After snagging an Oscar for Chariots of Fire (1981), Hugh Hudson moved on to direct a film version of Edgar Rice Burroughs' classic novel about the famous wild child who grew up with jungle animals, and had a rather awkward fling with snotty British folks and full-body fabrics.
Visually, Greystoke: The Legend of Tarzan, Lord of the Apes is stunning, and its regal scope is matched by John Scott’s orchestral score in which the composer interweaves Elgar’s Symphony No. 1 in Ab Major, op. 55, and his own elegant theme for the ape man.
In 1984, Scott was moving into his peak feature film career, finally breaking away from (guilty pleasure) dreck like Inseminoid (1981), and free to indulge his gift for lyrical, large-scale orchestral writing in big budget productions that were partially spurned by the success of companies like Britain’s Goldcrest Films, makers of Chariots.
This production surge after a 10+ year downslide once again showed the high level of musical talent that lay untapped and underused in England, and Scott’s score was rightly cited as one of the film’s biggest assets.
The original soundtrack album was typical for the era – a few hairs about 35 mins. – and it is unfortunate that La-La Land’s producers weren’t able to find traces from the original recording sessions. It’s the same irony wall that befell the CD producers of Bill Conti’s The Right Stuff (1983), Carl Davis’ King David (1985) and John Corigliano music for Hudson’s next film, Revolution (1985) – three films with similarly large budgets.
Nevertheless, Scott’s music in the original album form offered an expert balance of themes. Most cues tend to hover around 2 mins., and there’s a sharp economy to the full thematic statement in the opening “The Family,” and more abstract variations in tense cues such as “Tarzan, Lord of the Apes,” where brass fanfares and a snare drum duke it out with the strings’ own efforts to restate small thematic portions. The cue’s expedient denouement is particularly moving for the giant sonic waves Scott creates as theme portions struggle amid circular patterns.
The longer “Edge of the World” offers some stellar brass colorations and displays Scott’s versatility in crafting beautifully rich melodies and modernistic, clamorous cues where every coarse subtlety gleams due the score’s rich engineering. Within Greystoke, the strings represent stability, love, and loneliness, whereas brass seem to cascade and pierce moments of lyrical beauty with precision assaults. Scott also plays with the rival factions as Tarzan attempts to integrate into an alien, less primeval world.
Contrasting Scott’s own main theme is the Elgar extract (“Greystoke”) which symbolizes the stately grandeur of old English money and subdued ostentatiousness, and there’s a brief chanson (“Chanson de matin”) and a traditional polka that balance the album’s seismic orchestral conflicts.
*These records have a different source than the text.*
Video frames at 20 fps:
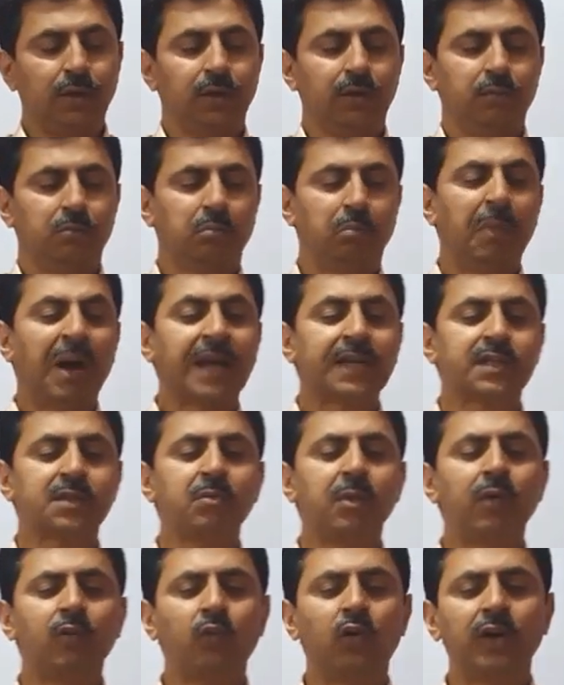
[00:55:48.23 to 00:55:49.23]

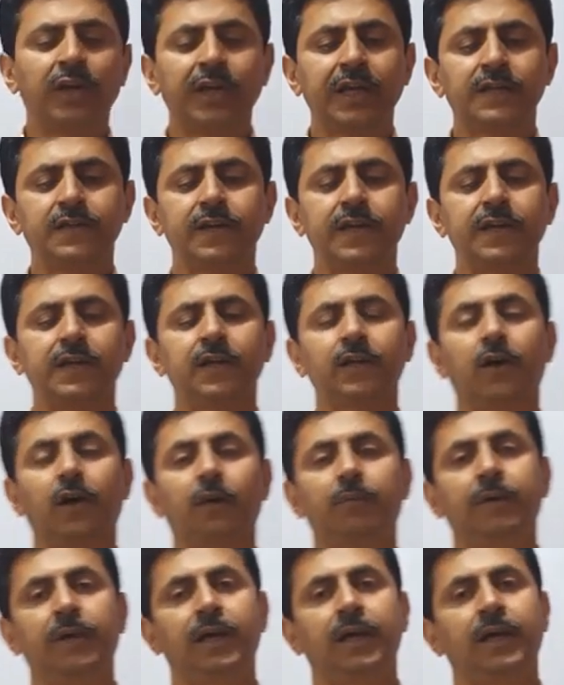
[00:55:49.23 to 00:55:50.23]
Maximum voltage rating
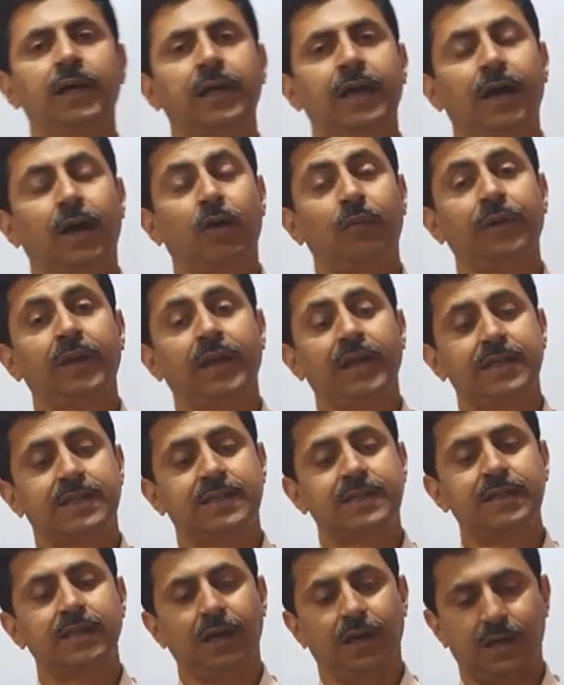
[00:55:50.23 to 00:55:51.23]
of an
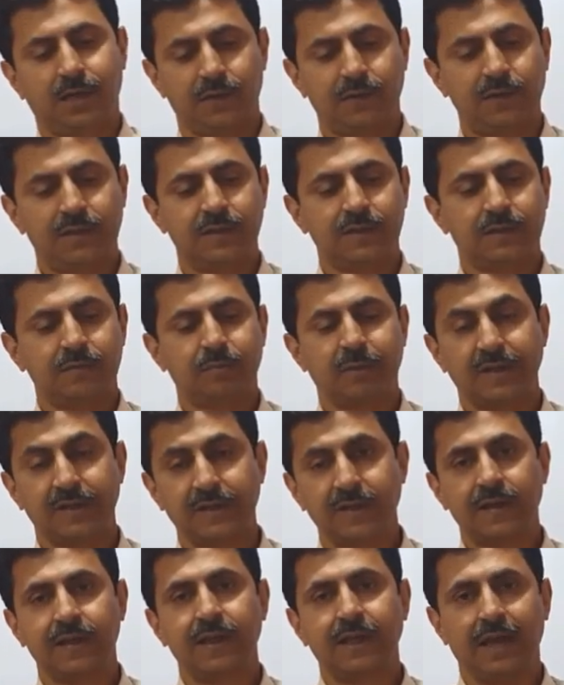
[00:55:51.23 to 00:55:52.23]
SCR, which is
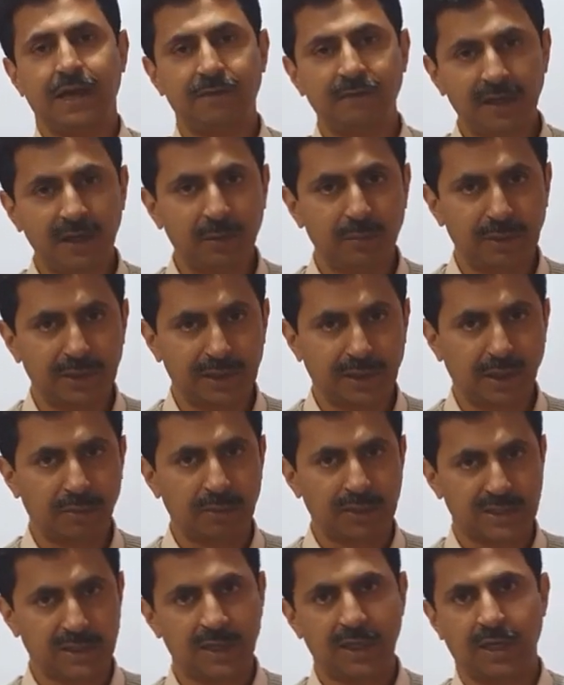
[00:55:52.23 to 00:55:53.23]
presently available,
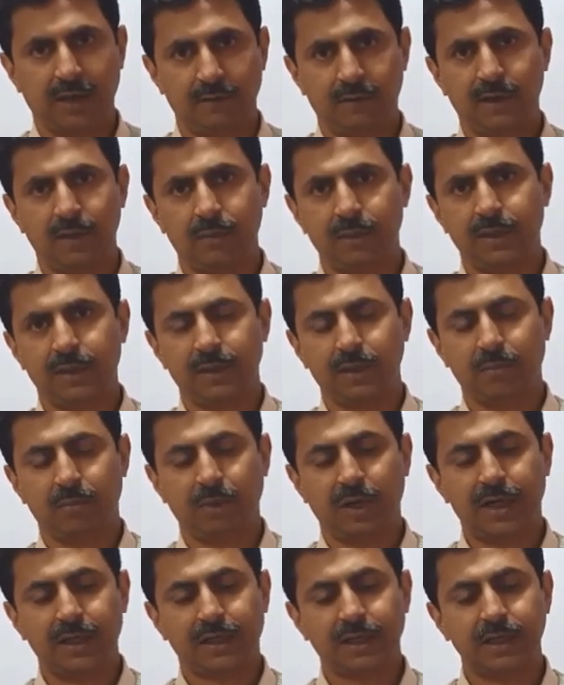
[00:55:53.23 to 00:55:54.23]
commercially available in the
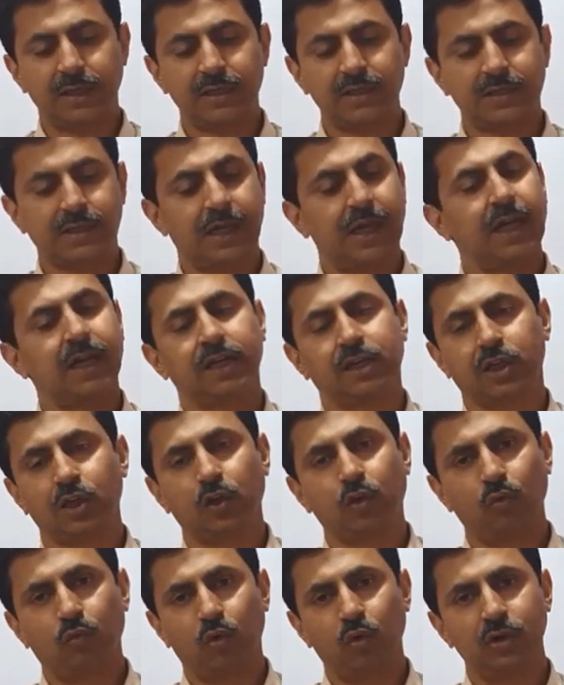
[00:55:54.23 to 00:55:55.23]
market, is 8
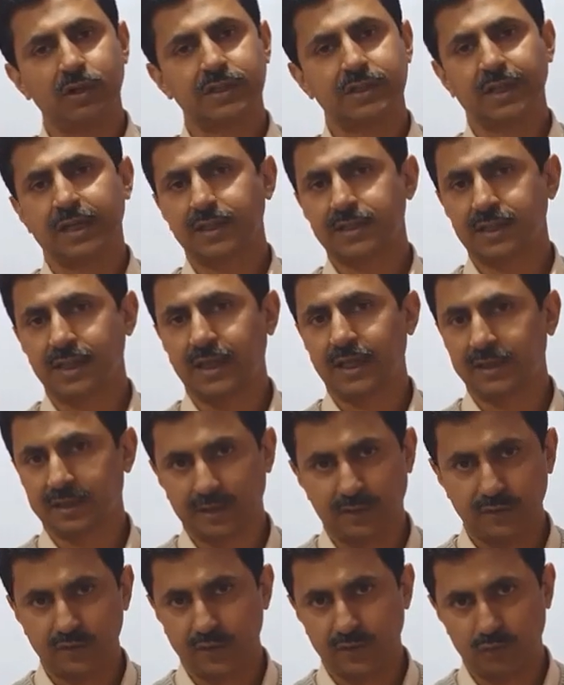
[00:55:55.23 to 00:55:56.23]
kilovolts. That's
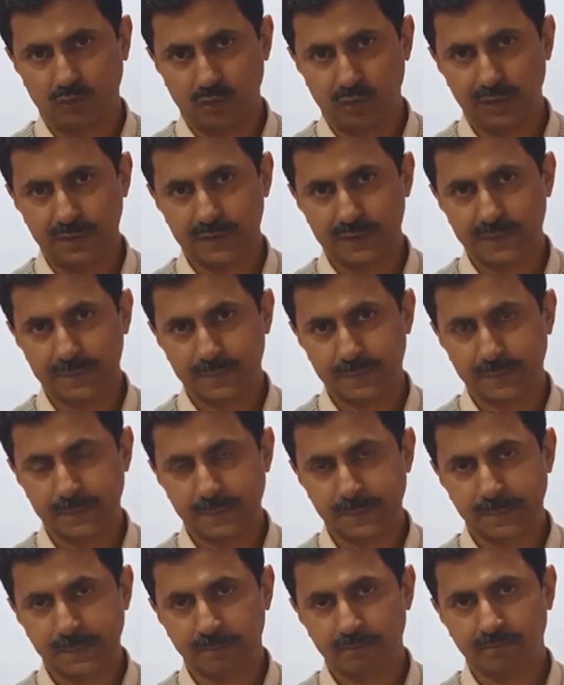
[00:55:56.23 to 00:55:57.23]
8,000 volts.
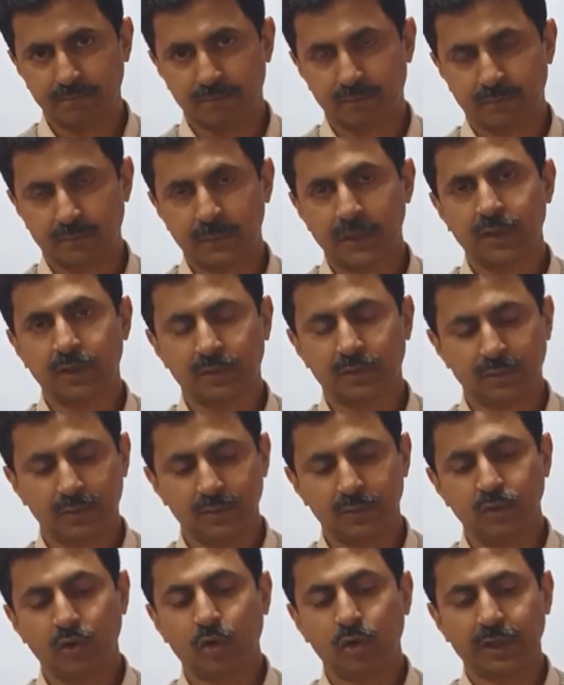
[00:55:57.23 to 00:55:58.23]

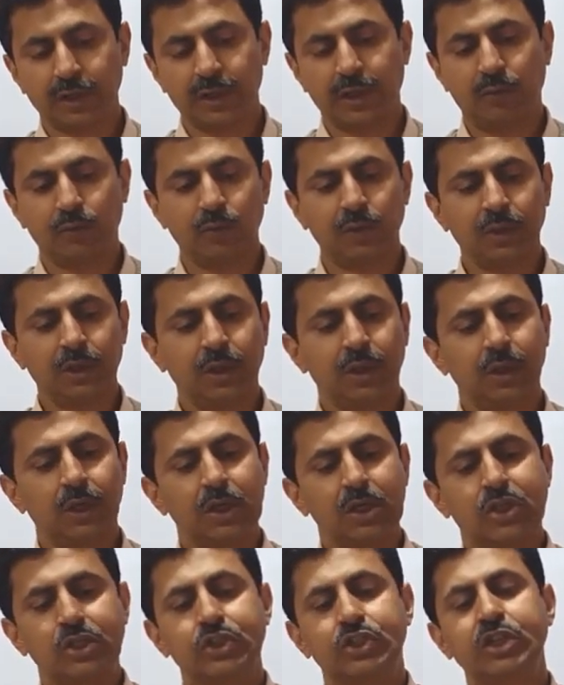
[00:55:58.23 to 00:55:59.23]
Note it down.
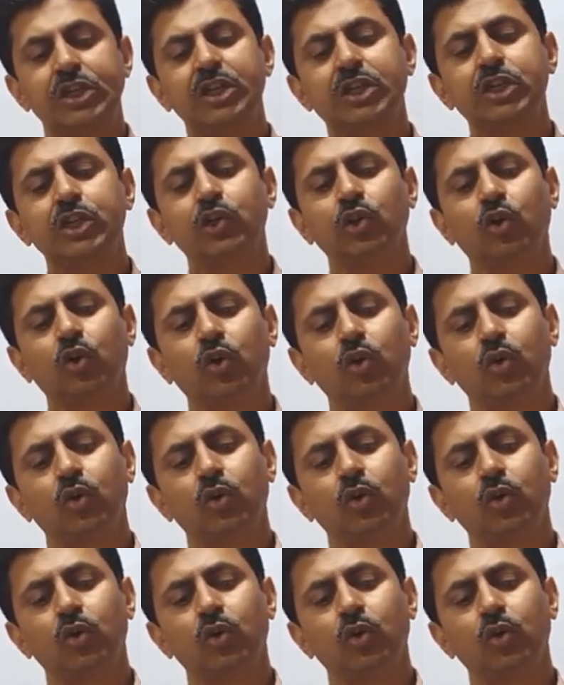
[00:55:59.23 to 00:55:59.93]
GTO,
The album comes to a close with the exquisite “Dance of Death,” where Scott’s spiraling, high register strings are set to a waltz rhythm, and deep brass that blossom from furtive to assaultive 5-beat figures. The cue closes with agitated strings and malevolent low tones which blend with modernistic brass harmonies.
The engineering of the original Warner Bros. LP made it an ideal record to test the stereo system (much in the way of Scott’s other masterwork, 1988’s The Deceivers). La-La Land’s mastering preserves the brilliance of the original alum, and the CD’s length has been slightly augmented with a brief “Overture” (a shorter variation of “The Family” cue) and “End Credit” music taken from the extended director’s edition, released on DVD.
Accompanying the CD are Jeff Bond’s liner notes and cue breakdowns, and colour stills which illustrate the studio’s substantive expenses on director Hudson’s epic and Christopher Lambert’s American film debut.